I may have good qualities, but I lack attractive qualities.
Now, you may think, what’s the difference between the two? To which I’d respond: isn’t there a difference between a friendship and a relationship? Whilst one set of social skills is great at forming one bond, it doesn’t necessarily transfer over into a different type of bond. So begins my search of how to develop attractive qualities. However, much of the advice I found online seems to be a bit too generic and vague to really be actionable. Communicate. Be considerate. Be funny. Have open body language. Etc. Which is great stuff to have, but I feel like I can do that already. However, despite doing these things, while I’m great at making friends, I’m not so great at finding a partner.
This has led me to believe that maybe this dating thing isn’t really for me.
I guess this long-winded buildup, then, is leading to one big question that has been haunting me. If I know that I am not attractive, is it morally justifiable for me to ask women out?
I know this may sound like a strange question, but hear me out. I know for a fact that I’m not an attractive person (my complete lack of experience speaks to that). So, as a result, any instance of me asking a girl out, or even flirting with her, will result in an uncomfortable, unenjoyable experience for her. If I’m not able to be smooth or charming in this context, I know for a fact that I’m going to subject her to an experience that is (to put it mildly) less than pleasant.

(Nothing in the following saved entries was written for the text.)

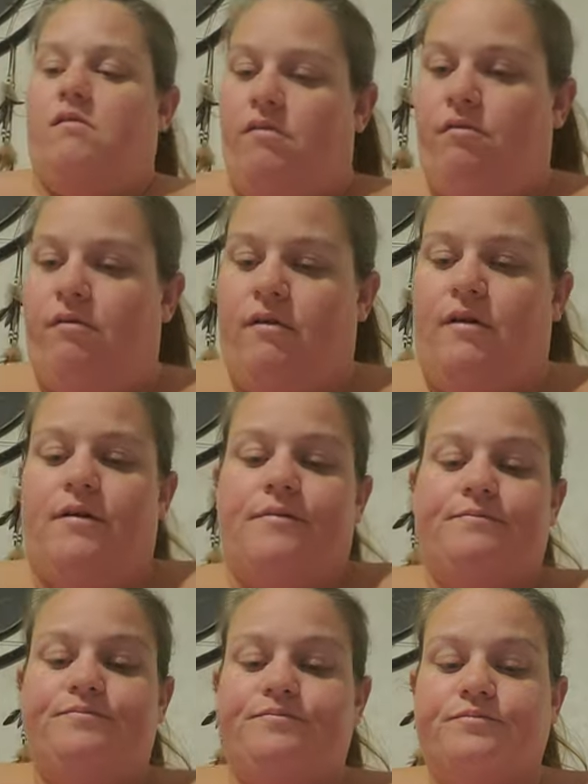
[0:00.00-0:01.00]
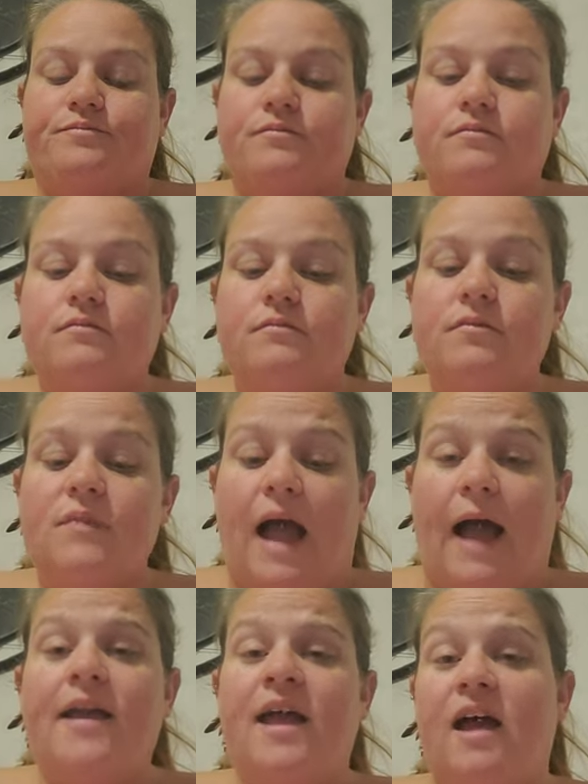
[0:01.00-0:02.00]
I
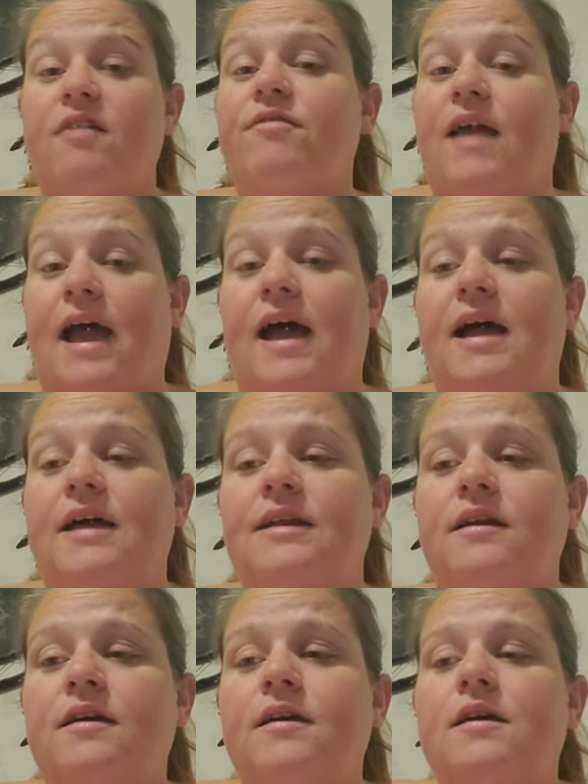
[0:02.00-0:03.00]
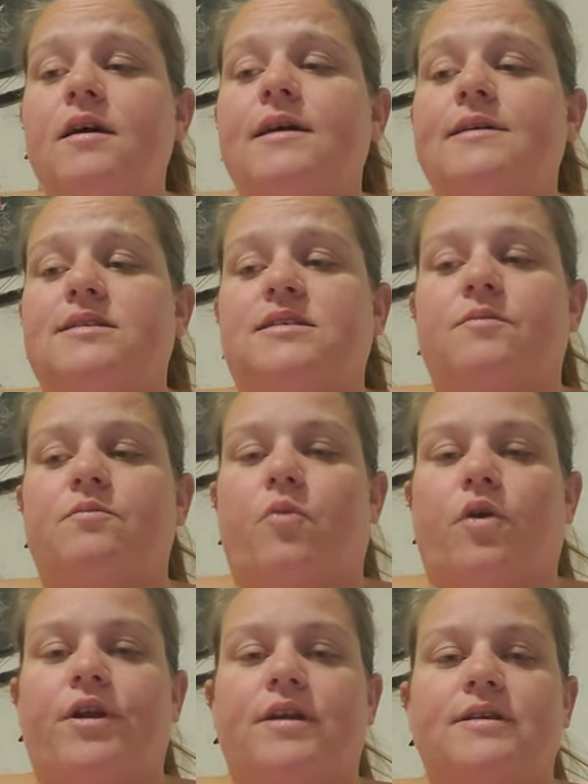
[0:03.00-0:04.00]
have had some
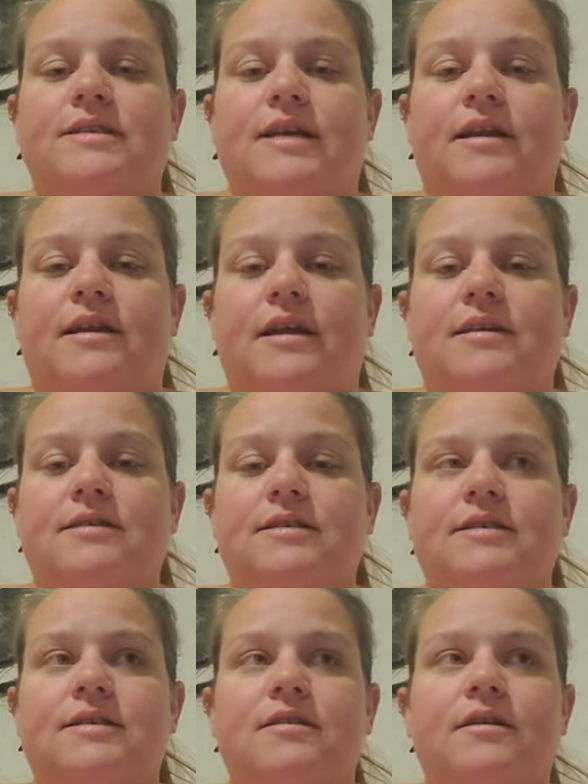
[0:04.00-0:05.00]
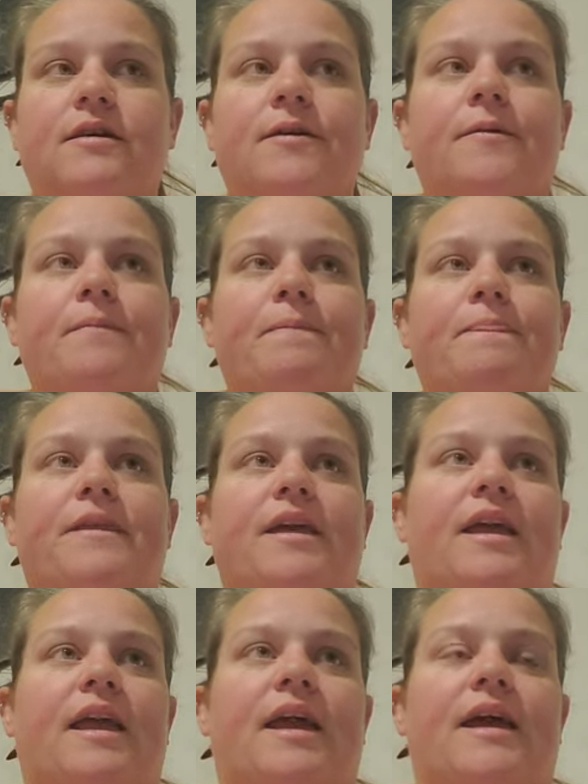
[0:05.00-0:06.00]
morning sickness
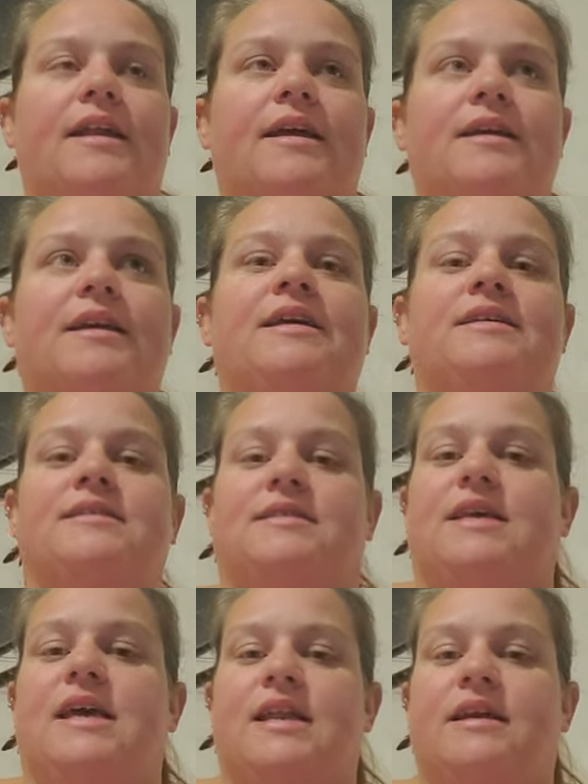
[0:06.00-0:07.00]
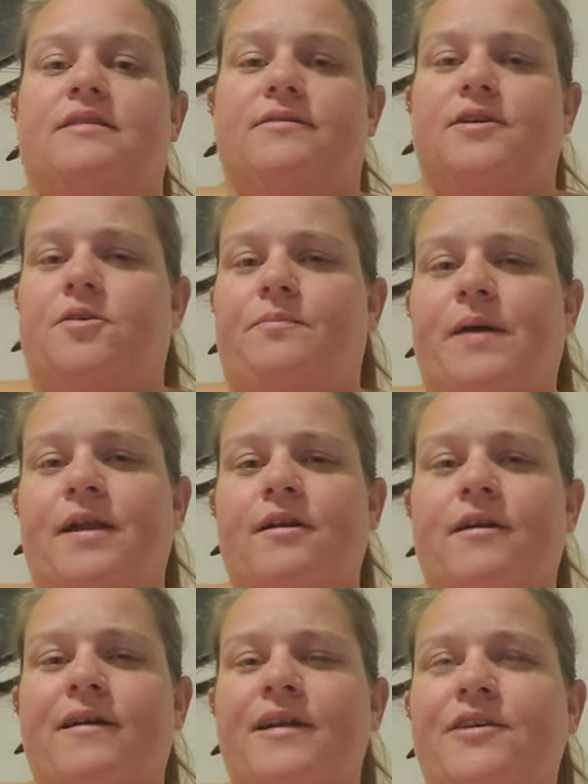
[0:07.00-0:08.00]
and it is getting a little
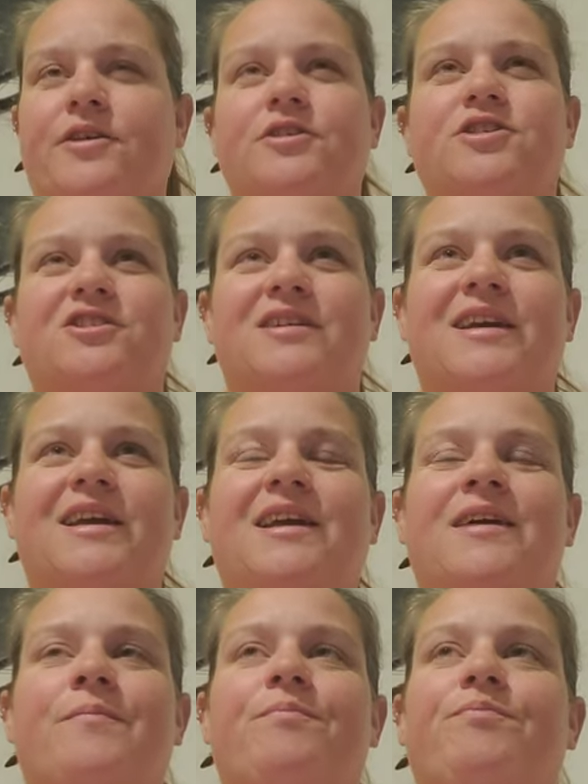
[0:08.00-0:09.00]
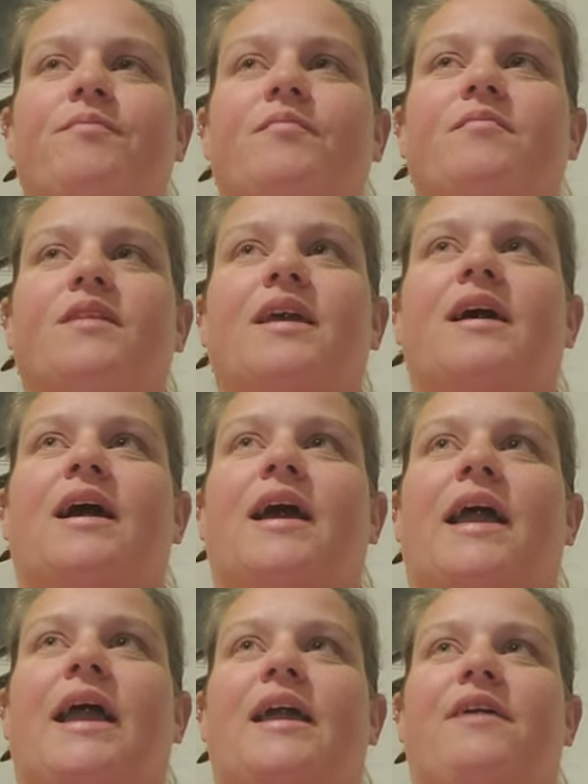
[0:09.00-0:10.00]
better and usually
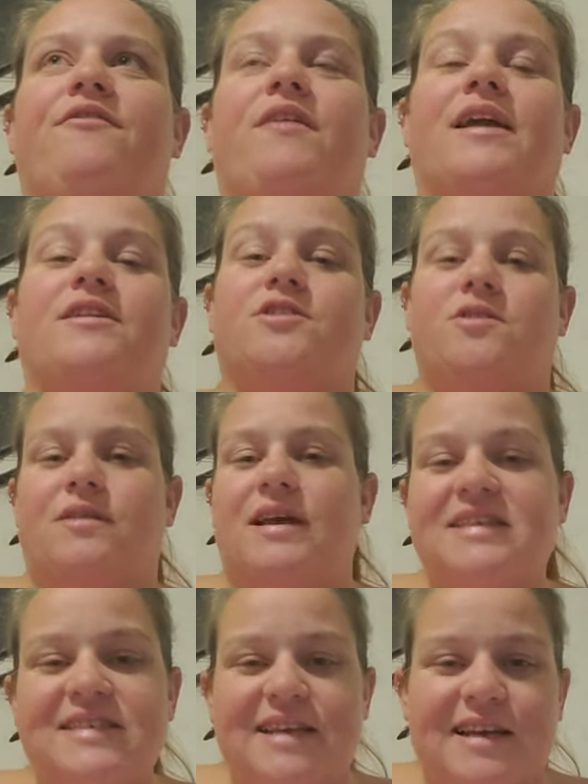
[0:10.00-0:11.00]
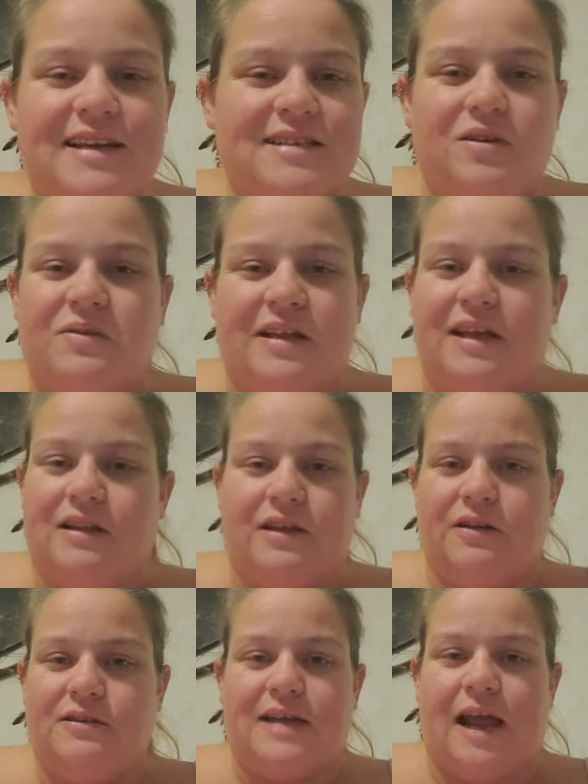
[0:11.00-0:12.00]
I if I do get sick it's only a
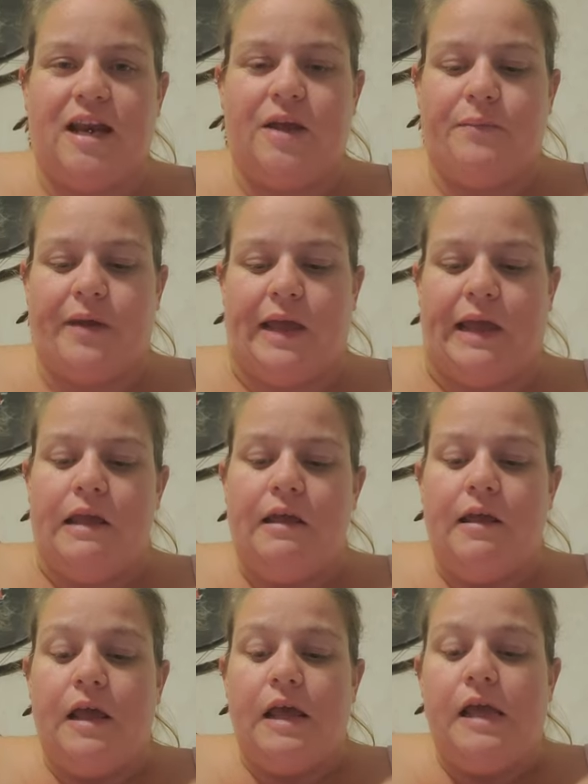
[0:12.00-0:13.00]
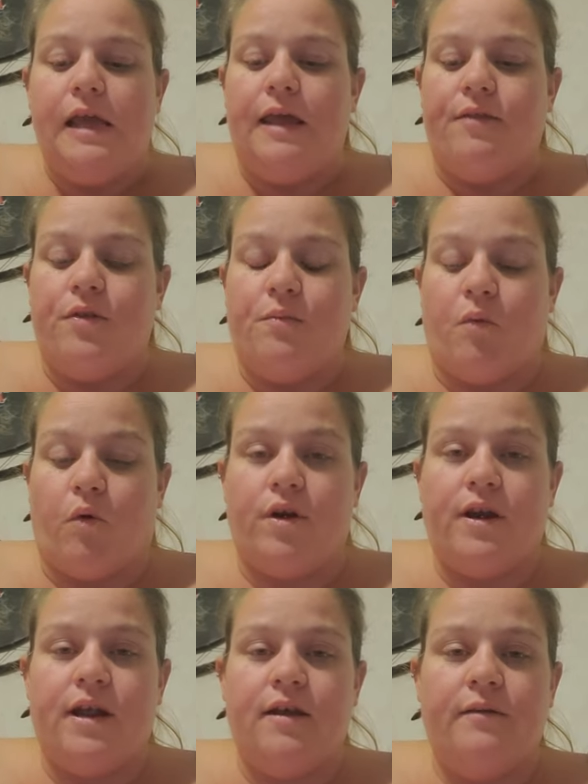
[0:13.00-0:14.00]
little tiny bit in the
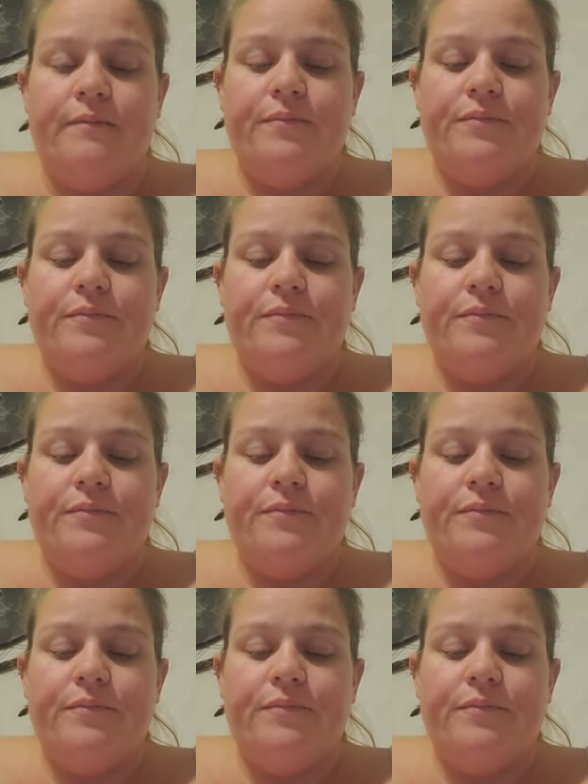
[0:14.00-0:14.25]
morning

However, let’s say, by some miracle (maybe she had low standards that day or something) she’s receptive. Alright, great, now maybe we’d go on a date. But guess what? I’d still, unfortunately, be my unattractive self. And soon, she’d realize that and realize she’d be wasting her time with me. But, let’s say, by an even further miracle, she decides to go out with me some more and it eventually it turns into a relationship. Well, by that point, I’d be so wracked with insecurity and guilt because the entire time I would be thinking how she would be better off with a more attractive guy. Hell, even a one night stand would be unfair to her. My lack of sexual experience would mean that I wouldn’t be able to perform in bed, which, again, would result in an unpleasant experience for her.
All this is to say that, given who I am, I think that trying to date women is a selfish task on my part. I wouldn’t really be bringing anything to the table and, as a result, would not be giving her a good experience, whether sexually or relationship-wise. And, as such, I feel like it is morally unjustifiable for me to be entering the dating scene. I should have gotten the awkwardness out of the way about six years ago and, because I didn’t, women my age would be (to quote Danny Glover) “to old for this shit”.
Anyway, sorry for the long message. I guess I’m just writing to you because I do find you very insightful in your responses. So, what do you think? Am I just not dating material? Would others be better off if I were single? Or is there some aspect about myself I can fix in order to become attractive? Would love to hear your thoughts!